Dataset entries:

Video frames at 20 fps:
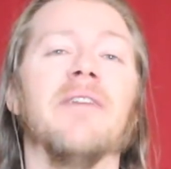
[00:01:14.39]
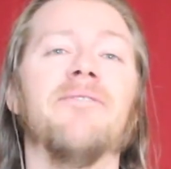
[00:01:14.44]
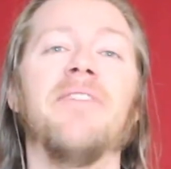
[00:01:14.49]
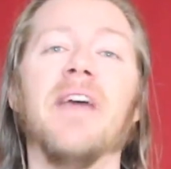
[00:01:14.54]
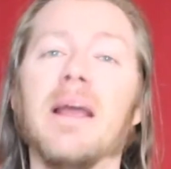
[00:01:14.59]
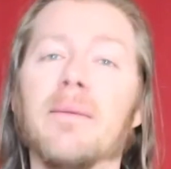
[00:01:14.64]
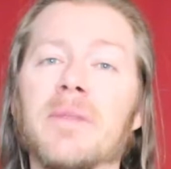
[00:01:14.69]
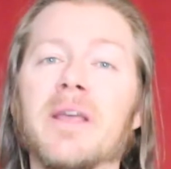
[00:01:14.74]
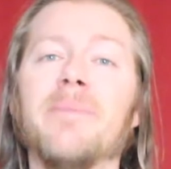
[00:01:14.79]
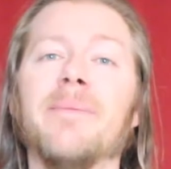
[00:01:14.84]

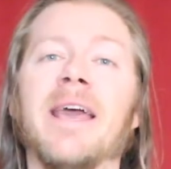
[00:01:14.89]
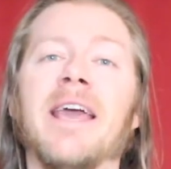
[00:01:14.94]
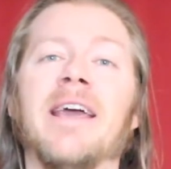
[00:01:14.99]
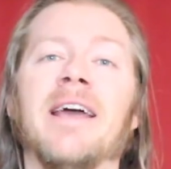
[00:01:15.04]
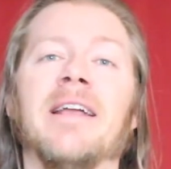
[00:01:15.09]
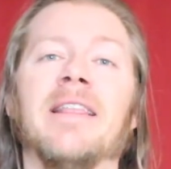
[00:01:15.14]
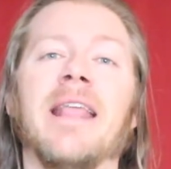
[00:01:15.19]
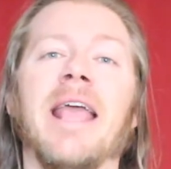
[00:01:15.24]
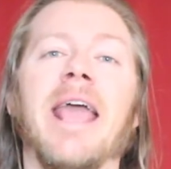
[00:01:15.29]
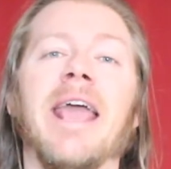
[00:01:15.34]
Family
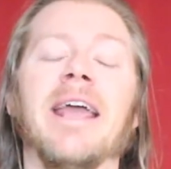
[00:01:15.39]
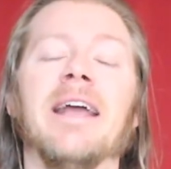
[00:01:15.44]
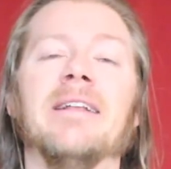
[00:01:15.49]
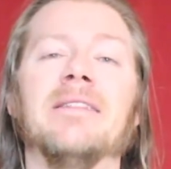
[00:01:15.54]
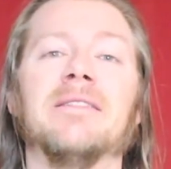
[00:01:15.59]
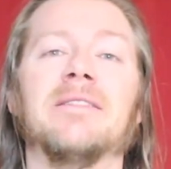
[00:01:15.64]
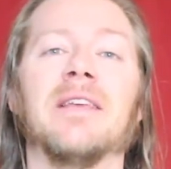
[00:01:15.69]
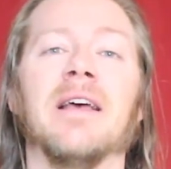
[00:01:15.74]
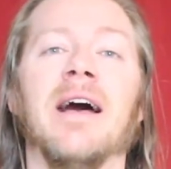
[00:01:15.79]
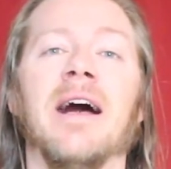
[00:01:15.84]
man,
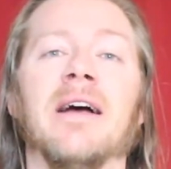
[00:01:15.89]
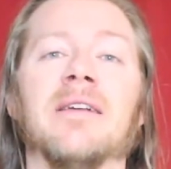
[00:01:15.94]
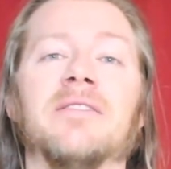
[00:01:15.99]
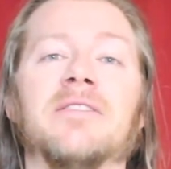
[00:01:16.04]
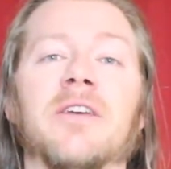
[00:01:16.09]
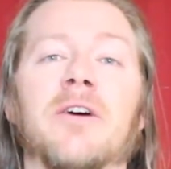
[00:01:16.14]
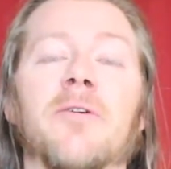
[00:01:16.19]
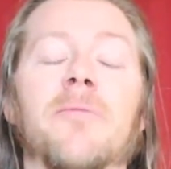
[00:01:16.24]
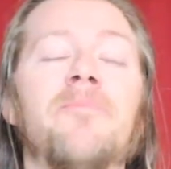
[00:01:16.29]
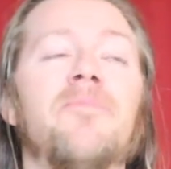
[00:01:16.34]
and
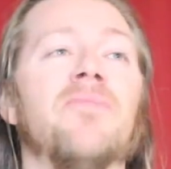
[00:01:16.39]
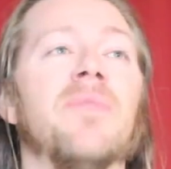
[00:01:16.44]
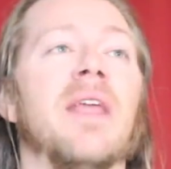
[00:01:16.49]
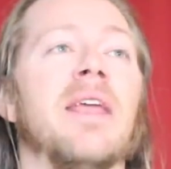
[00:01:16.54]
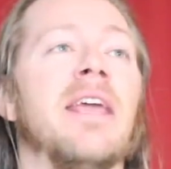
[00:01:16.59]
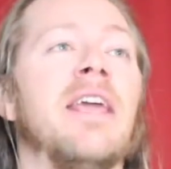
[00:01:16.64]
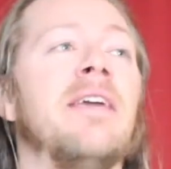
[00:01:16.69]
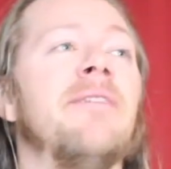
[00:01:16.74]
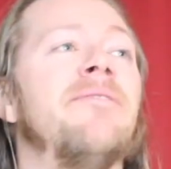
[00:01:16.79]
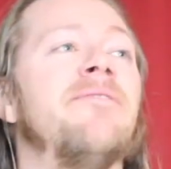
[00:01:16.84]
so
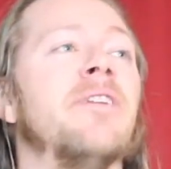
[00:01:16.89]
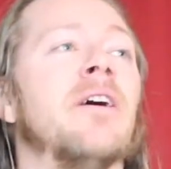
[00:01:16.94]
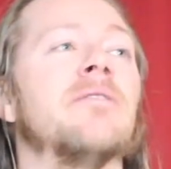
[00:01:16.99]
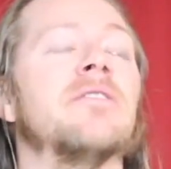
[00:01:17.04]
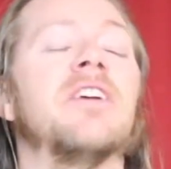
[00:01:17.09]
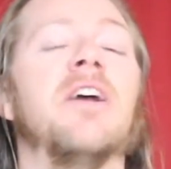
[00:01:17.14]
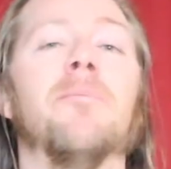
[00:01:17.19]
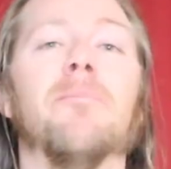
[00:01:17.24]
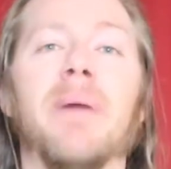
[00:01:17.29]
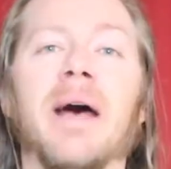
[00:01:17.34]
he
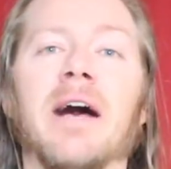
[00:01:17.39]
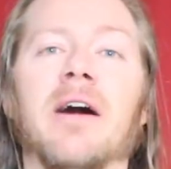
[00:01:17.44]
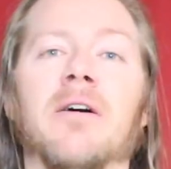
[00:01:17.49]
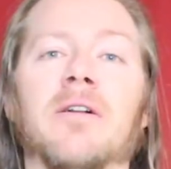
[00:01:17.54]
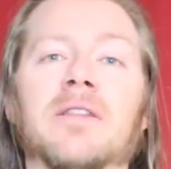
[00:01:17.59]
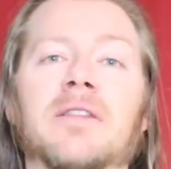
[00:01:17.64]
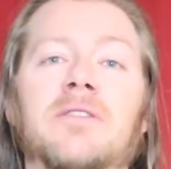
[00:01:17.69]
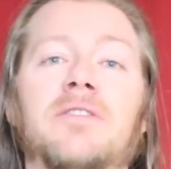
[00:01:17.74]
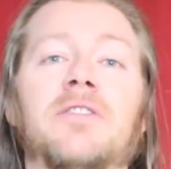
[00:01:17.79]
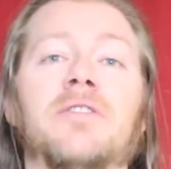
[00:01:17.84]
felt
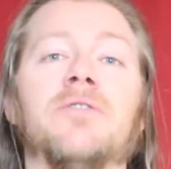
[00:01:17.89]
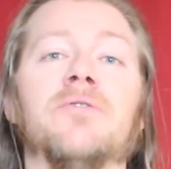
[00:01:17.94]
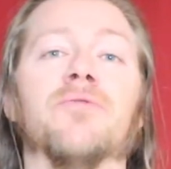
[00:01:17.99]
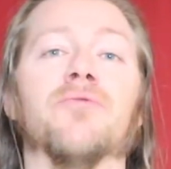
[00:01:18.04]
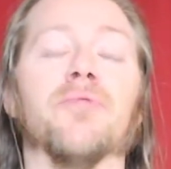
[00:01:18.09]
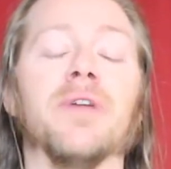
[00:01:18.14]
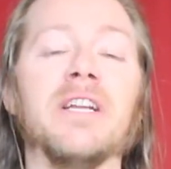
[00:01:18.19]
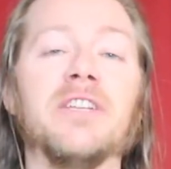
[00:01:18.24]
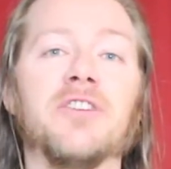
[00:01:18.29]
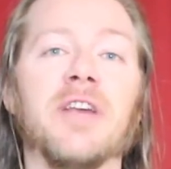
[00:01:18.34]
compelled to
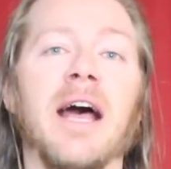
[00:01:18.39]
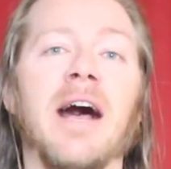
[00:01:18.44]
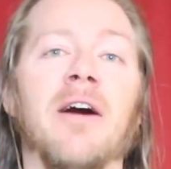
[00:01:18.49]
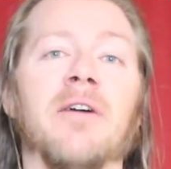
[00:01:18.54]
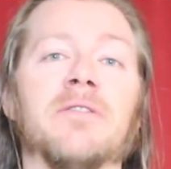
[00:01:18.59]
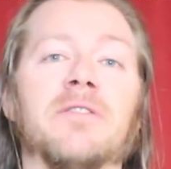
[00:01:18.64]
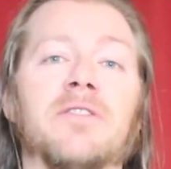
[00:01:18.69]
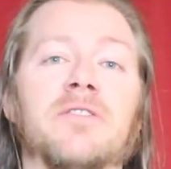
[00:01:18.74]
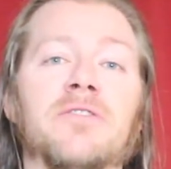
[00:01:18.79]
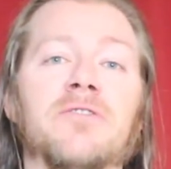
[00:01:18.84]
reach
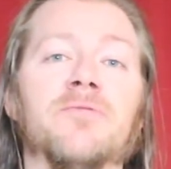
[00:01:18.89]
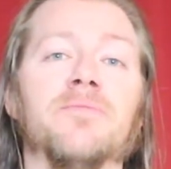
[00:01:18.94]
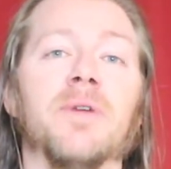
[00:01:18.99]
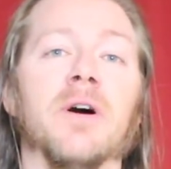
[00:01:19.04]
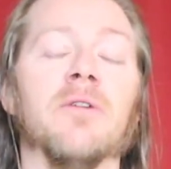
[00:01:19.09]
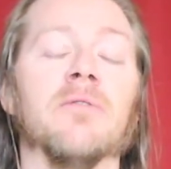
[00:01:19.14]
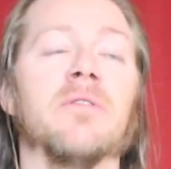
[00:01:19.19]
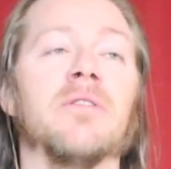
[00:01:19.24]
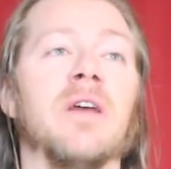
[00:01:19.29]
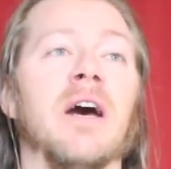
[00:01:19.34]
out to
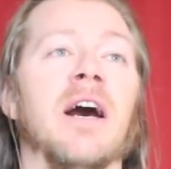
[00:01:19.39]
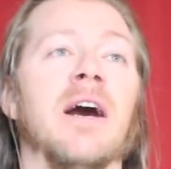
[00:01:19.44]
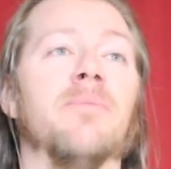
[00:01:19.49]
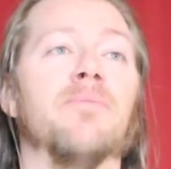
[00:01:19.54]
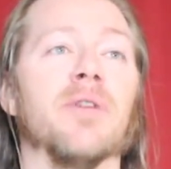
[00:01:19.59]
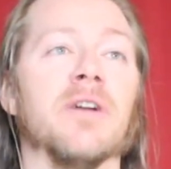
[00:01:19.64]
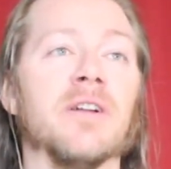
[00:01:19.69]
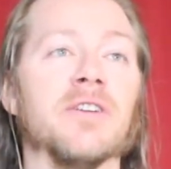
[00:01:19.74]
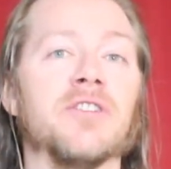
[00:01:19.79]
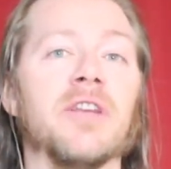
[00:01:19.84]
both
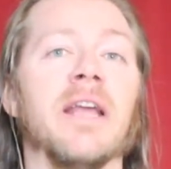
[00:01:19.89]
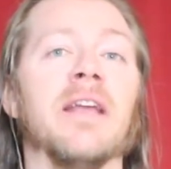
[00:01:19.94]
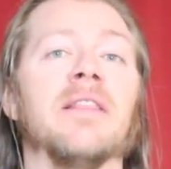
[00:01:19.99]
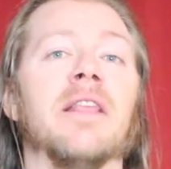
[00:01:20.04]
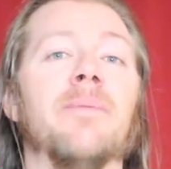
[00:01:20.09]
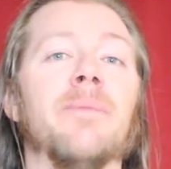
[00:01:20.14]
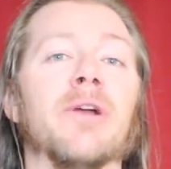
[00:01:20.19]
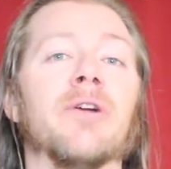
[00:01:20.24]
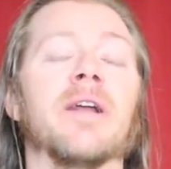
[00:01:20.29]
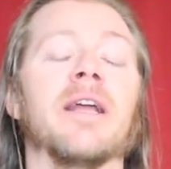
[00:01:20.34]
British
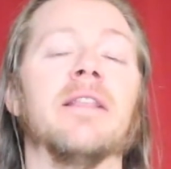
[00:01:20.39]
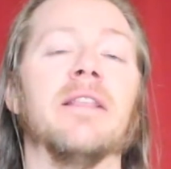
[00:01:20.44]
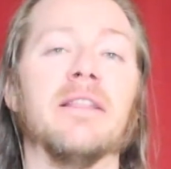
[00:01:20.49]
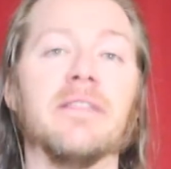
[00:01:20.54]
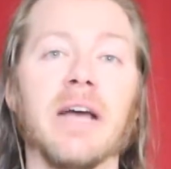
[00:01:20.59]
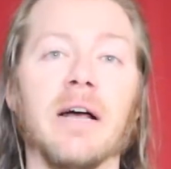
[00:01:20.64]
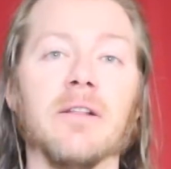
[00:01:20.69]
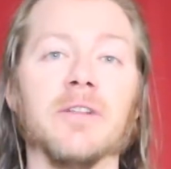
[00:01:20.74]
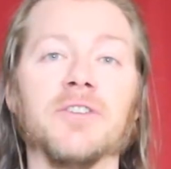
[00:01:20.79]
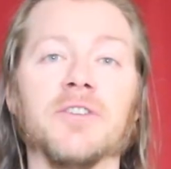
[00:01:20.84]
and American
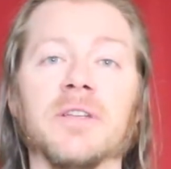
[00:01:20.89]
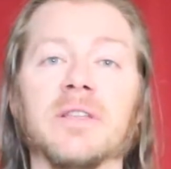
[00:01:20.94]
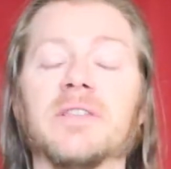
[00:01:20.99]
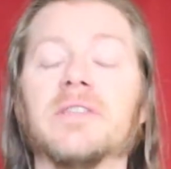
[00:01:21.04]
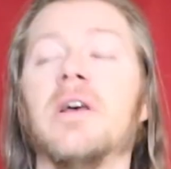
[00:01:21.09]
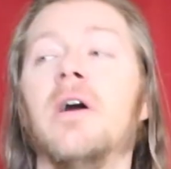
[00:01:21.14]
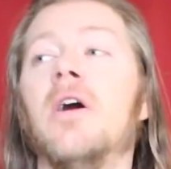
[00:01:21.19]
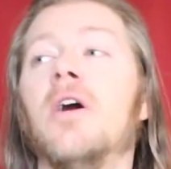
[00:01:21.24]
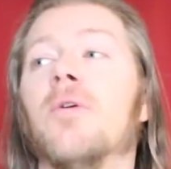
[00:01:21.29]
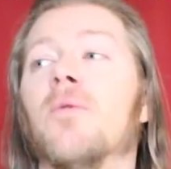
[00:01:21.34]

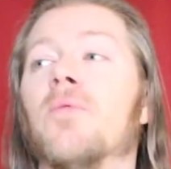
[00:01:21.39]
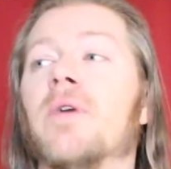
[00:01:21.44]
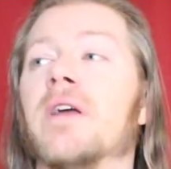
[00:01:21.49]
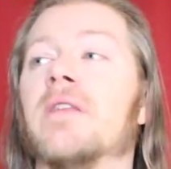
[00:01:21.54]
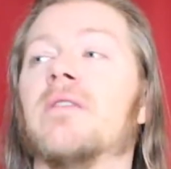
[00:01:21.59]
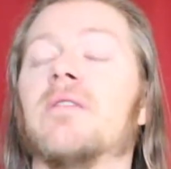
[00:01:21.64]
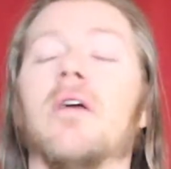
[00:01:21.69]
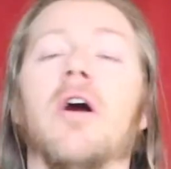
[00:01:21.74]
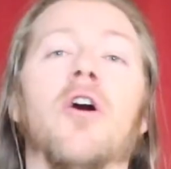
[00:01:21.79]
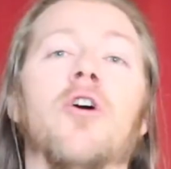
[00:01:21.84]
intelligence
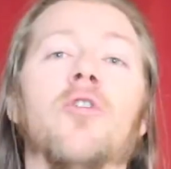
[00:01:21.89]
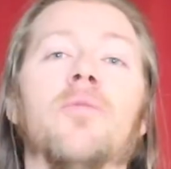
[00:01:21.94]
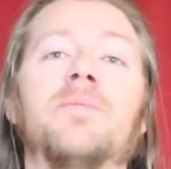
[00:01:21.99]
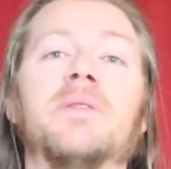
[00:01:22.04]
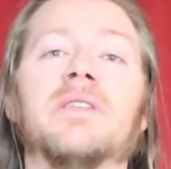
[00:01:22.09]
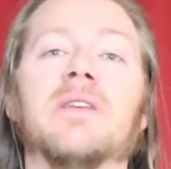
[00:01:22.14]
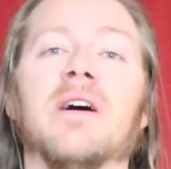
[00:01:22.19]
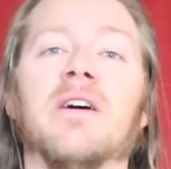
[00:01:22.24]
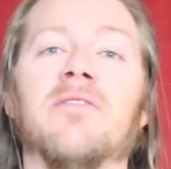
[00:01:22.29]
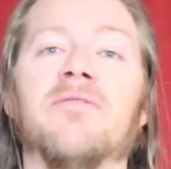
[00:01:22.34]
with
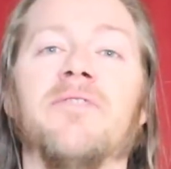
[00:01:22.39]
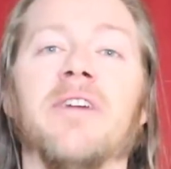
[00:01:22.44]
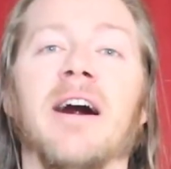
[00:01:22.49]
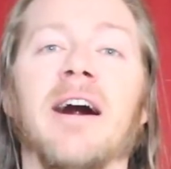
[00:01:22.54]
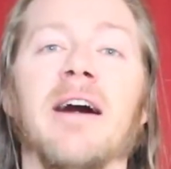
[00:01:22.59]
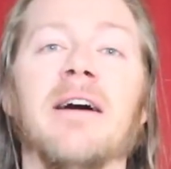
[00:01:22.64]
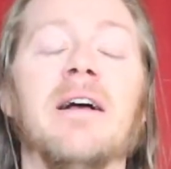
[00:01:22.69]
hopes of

Your goal:
The required output is an exact copy of the lines from the start of the material above through the line containing "[00:01:15.89]", inclusive, with no pictures in it.

Answer to this problem:
Video frames at 20 fps:
[00:01:14.39]
[00:01:14.44]
[00:01:14.49]
[00:01:14.54]
[00:01:14.59]
[00:01:14.64]
[00:01:14.69]
[00:01:14.74]
[00:01:14.79]
[00:01:14.84]

[00:01:14.89]
[00:01:14.94]
[00:01:14.99]
[00:01:15.04]
[00:01:15.09]
[00:01:15.14]
[00:01:15.19]
[00:01:15.24]
[00:01:15.29]
[00:01:15.34]
Family
[00:01:15.39]
[00:01:15.44]
[00:01:15.49]
[00:01:15.54]
[00:01:15.59]
[00:01:15.64]
[00:01:15.69]
[00:01:15.74]
[00:01:15.79]
[00:01:15.84]
man,
[00:01:15.89]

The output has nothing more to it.